Her album may have had a bad time. Costa said the upheaval in virgin records caused her album to be overseen by three different brand presidents. Besides, virgin and mariah Carey in April 2001 agreement of $80 million (per person) showing the previous month, then in less than one year’s time with singer or quarrelled expensive. Costa described the time as “cuckoo pants madness.”

Costa rica, said all these things – including in August 2001, virgin rising star aria, the tragic death – may bring harm to virgin team, because the virgin’s mission is to make everyone a mass audience. “All of these things actually become a team trying to work, or spending money trying to promote music,” she says.

Costa made it clear that she was not bitter (” why should I stay negative?” She said she was still singing on the album. “I’m very proud of what we’ve done,” she said.
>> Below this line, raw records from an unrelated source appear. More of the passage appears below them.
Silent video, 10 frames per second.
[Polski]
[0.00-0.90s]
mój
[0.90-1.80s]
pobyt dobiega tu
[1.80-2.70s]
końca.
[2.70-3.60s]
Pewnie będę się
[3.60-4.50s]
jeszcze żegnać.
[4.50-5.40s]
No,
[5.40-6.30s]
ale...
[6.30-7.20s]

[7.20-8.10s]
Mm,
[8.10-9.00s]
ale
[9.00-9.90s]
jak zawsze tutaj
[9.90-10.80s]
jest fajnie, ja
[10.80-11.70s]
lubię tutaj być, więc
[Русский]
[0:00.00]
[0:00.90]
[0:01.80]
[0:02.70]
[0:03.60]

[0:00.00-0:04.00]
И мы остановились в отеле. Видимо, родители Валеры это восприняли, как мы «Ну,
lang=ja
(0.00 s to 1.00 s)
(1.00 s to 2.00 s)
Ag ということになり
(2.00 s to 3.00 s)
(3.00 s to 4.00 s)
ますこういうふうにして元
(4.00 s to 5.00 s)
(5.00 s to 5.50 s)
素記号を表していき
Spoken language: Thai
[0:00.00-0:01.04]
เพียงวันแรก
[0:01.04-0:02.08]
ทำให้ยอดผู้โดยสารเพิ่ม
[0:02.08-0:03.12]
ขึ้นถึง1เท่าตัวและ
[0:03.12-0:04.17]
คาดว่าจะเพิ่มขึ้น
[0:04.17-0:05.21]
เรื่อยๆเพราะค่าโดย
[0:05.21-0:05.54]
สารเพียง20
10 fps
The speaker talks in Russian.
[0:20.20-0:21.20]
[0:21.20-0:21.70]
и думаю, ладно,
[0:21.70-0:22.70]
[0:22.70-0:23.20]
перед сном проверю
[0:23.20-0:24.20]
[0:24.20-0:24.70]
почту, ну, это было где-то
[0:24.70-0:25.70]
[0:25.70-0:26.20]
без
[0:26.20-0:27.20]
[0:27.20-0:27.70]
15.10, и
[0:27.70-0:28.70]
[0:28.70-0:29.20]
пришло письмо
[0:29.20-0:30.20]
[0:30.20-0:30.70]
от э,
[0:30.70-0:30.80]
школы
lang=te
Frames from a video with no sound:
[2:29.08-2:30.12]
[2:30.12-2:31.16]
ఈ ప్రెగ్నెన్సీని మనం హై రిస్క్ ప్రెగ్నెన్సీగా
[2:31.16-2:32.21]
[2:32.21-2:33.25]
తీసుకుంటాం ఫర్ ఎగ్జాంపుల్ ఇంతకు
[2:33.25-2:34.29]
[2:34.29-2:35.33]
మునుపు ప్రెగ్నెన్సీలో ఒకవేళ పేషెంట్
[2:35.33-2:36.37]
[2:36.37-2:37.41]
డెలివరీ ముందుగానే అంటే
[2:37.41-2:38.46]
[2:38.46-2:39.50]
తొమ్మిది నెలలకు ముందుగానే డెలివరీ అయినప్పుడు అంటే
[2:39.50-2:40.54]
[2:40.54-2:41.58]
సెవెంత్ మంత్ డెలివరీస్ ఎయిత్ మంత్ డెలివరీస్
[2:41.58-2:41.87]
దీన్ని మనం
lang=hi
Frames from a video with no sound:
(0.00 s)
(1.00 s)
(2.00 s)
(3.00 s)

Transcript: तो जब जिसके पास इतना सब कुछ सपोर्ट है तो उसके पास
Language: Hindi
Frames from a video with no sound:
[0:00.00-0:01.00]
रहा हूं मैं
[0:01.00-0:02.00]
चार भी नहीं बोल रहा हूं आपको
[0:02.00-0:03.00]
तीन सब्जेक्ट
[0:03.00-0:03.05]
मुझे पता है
Despite low sales, Costa says everyone has their stuff “put me on the map.” The Prince contacted her after hearing Everybody, which led to a friendship and a common performance (her new album, Nikka&Strings, in Between, was released in June, with Prince’s “Nothing Compares 2 U” as the cover). The album clips have appeared in commercials, TV shows and movies, including Blow and All About Steve. But its biggest accomplishment may be its impact on the newest generation of singers.

“It’s really great,” Costa said. She says many record industry executives tell her that their new artist wants to make records like Everybody Got their Something. “It’s really powerful,” she said. “it makes me feel good, you know?”